Hal yang nyaris sama juga banyak bertebaran di lantai tiga dan empat. Bahkan di lantai empat terdapat sebuah ranjang dipan yang konon digunakan Bung Karno saat berada di Penjara Sukamiskin. Masih cukup bagus sekalipun belum dirapikan. Tidak ada kasur apalagi seprai. Lain dari itu, di ruangan yang sebenarnya masih dalam tahap penyelesaian ini dibuat bak mandi khas yang cukup lebar. Konon bak mandi ini dibuat karena Soekarno sangat menyukai bak mandi yang sedianya berada di tengah hutan atau alam terbuka ini.
Di ruangan ini pula terdapat batu keramik besar yang di atasnya dipahat Dedicate of Life Bung Karno yang terkenal itu.
“Ruangan ini belum selesai, tapi ada hal lain yang saya rencanakan namun sama sekali belum saya mulai. Yakni miniatur tempat-tempat ibadah di lantai lima. Di sana akan saya buat miniatur Masjid Istiqlal, Miniatur Borobudur, Gereja, dan semua tempat ibadah agama yang ada di negeri ini,” terangnya.

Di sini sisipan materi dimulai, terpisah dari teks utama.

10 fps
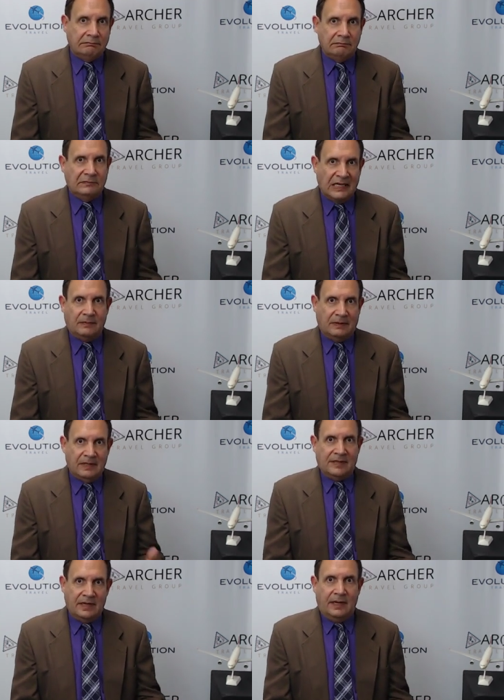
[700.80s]
that's what
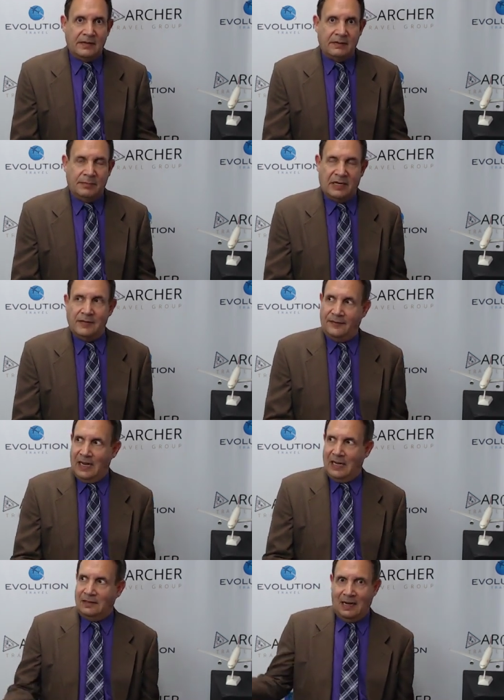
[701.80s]
this is because if you
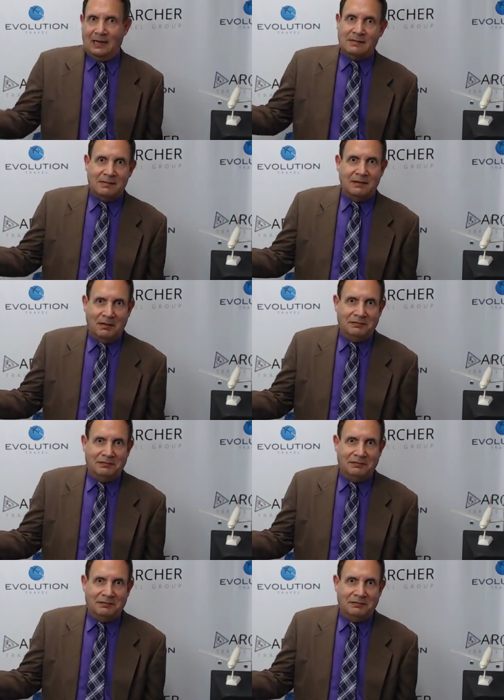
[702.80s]
got clients, you know,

Menurutnya, itu perlu ada di Museum Agung Bung Karno ini untuk menyampaikan pesan dan semangat Soekarno tentang kebhinnekaan dan pentingnya hidup rukun.
Banyak hal yang membuat Agus sangat mencintai dan mendorongnya untuk membangun dan merawat museum ini. Bahkan sekalipun ia harus merogoh kocek cukup dalam. “Ini saya bangun bersama ayah saya dengan keringat sendiri. Bila dikalkulasi hingga saat ini kurang lebih Rp 56 miliar sudah saya habiskan untuk ini semua. Dan mungkin akan mencapai Rp 60 miliar hingga tuntas kelak,” tuturnya.
Satu hal yang membuat Bagus kecewa tentang sejarah Bung Karno, yakni hilangnya nama Jalan Pegangsaan Timur yang dulu menjadi tempat diproklamirkannya kemerdekaan negeri ini. Bagus menyatakan kekecewaannya dengan muka memerah dan dengan suara cukup keras seakan marahnya sudah benar-benar memuncak. “Ini bagian dari sejarah yang sengaja dibiarkan hilang. Dan karenanyalah jalan di musium ini saya namakan Jl. Pegangsaan Timur” cetusnya.
Ia berharap, spirit dan jiwa besar Bung Karno diwarisi oleh generasi-generasi muda penerus bangsa. Terutama tentang bagaiman mengedepankan kepentingan bersama dan bangsa daripada kepentingan pribadi dan kelompok. “Lebih baik aku yang tenggelam, daripada bangsa ini harus tercerai berai” ucap Bagus menirukan ungkapan Bung Karno.